C’est la grande pauvreté mais ici comme dans d’autres villages, il y a un Roi. Nous demandons à être présenté et nous le trouvons dans sa petite épicerie. Il a un beau chapeau et deux femmes, et tout ce qui faut comme marmaille. Il y a aussi un Chef dont le rôle est administratif mais nous ne le verrons pas. C’est aussi bien. Il est paraît-il corrompu, les mendicités qu’il réclame pour le village vont droit dans sa poche. L’instit est soit disant pareil. Deux qui ont tous compris de la démocratie malgache !
Certains Antaimoro sont restés musulmans et ne mangent pas de porc, mais la plupart sont devenus chrétiens, surtout Catholiques mais aussi Protestants, mais tous restent animistes… Pas de retournement des morts mais le grand père comme partout dans l’île, est bon pour avaler les prépuces à la banane et au rhum !
Sur le retour nos 5 pagayeurs étaient galvanisés, et pour se donner du courage (aller et retour notre promenade de santé tournait autour de 18 à 20 kilomètres d’après eux) se sont mis à chanter. Ce qui m’a plongé dans une ambiance très africaine des missions d’exploration du XIX ème…
La dernière était en français pour nous faire plaisir :
« Ou as-tu mis les pagaies,
Elles sont sous les cocotiers,
Vont-être mangées par les crocos,
Pagayons, pagayons, pagayons… »
Pas vu de crocodiles mais des accidents, rares, existent néanmoins.
A 16 heures donc nous étions « à la maison » pour ne plus bouger et comme hier au soir, repas chez nos sympathiques « tauliers », un Vasa Basque qui a 50 ans à vendu sa petite affaire de restauration saisonnière pour s’installer au Pays de sa femme, ici. Ravi content sauf que leurs deux jeunes enfants, beaux comme des dieux, ont un avenir limité à l’école primaire française qui en deux ans est passé de 200.000 à 20.000 euros de la part de la France. L’année prochaine c’est « nib », la France coupe les robinets !

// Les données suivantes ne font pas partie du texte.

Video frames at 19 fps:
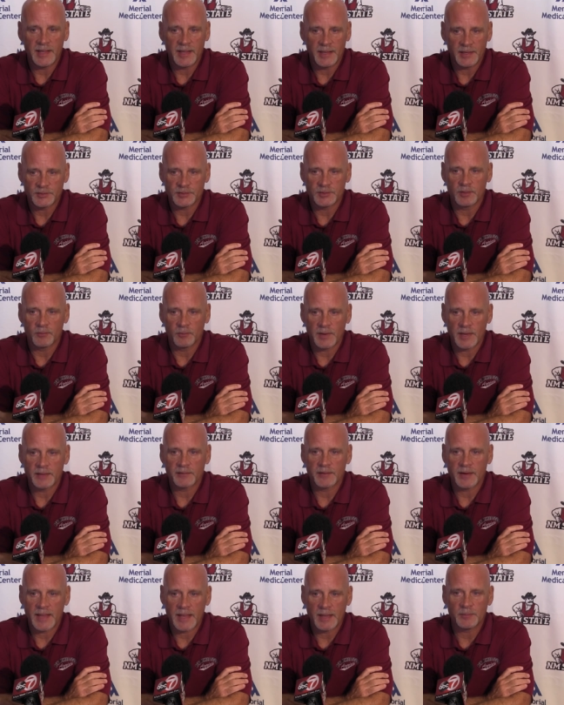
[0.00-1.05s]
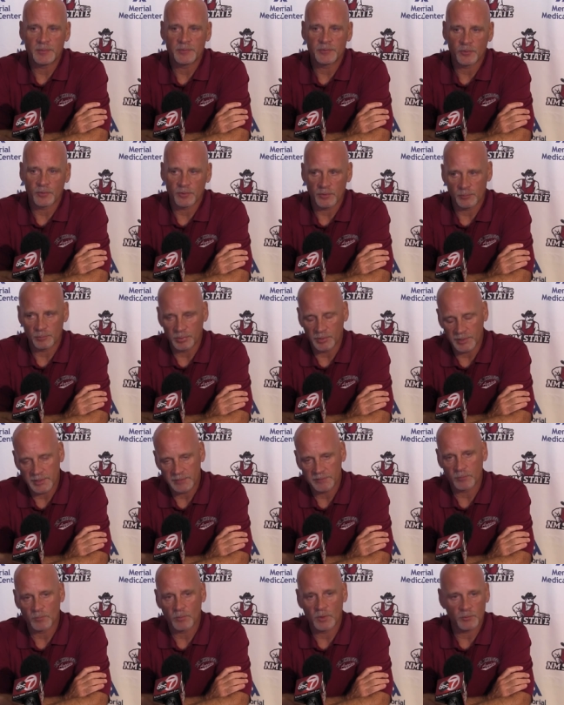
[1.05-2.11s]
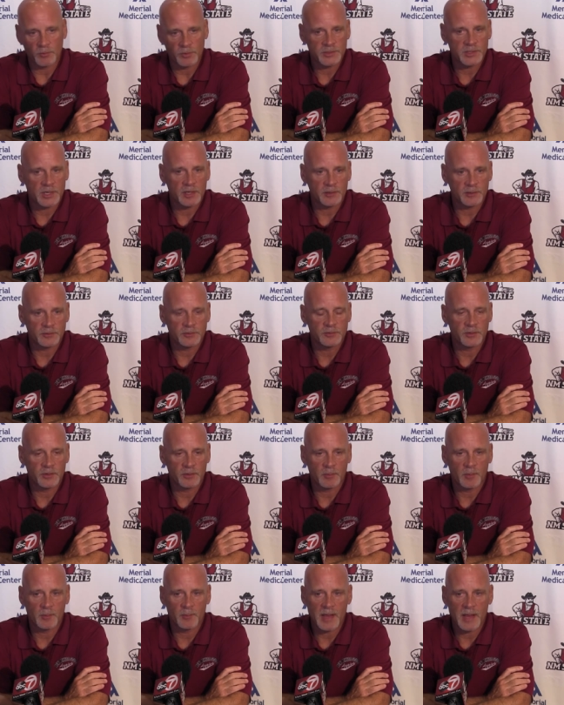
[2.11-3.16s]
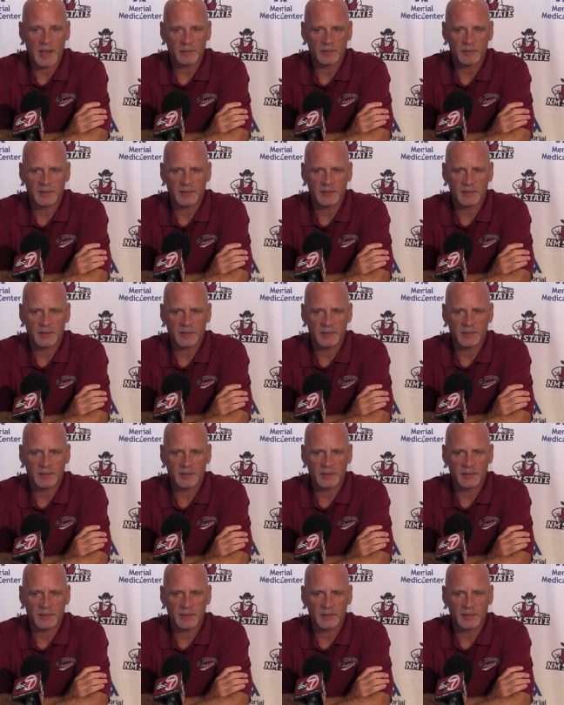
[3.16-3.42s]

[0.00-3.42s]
edge that we haven't had before. They're believing what we're talking to them about.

Nous l’avons laissé dubitatif, vendre et rejoindre une grande ville pour remonter une affaire, à Madagascar bien entendu.
Demain nous reprenons la route, vers le Pays de la vanille, un cran plus haut vers le « Nord », toujours au bord du canal des Pangalanes.









1 commentaire:

  1. Aye !!!! J ai enfin trouve comment faire un message... On est comme prevus sur la banquette arriere.
    La petite chanson en francais, quel beau moment de poesie !
    On est jaloux mais on attend la suite.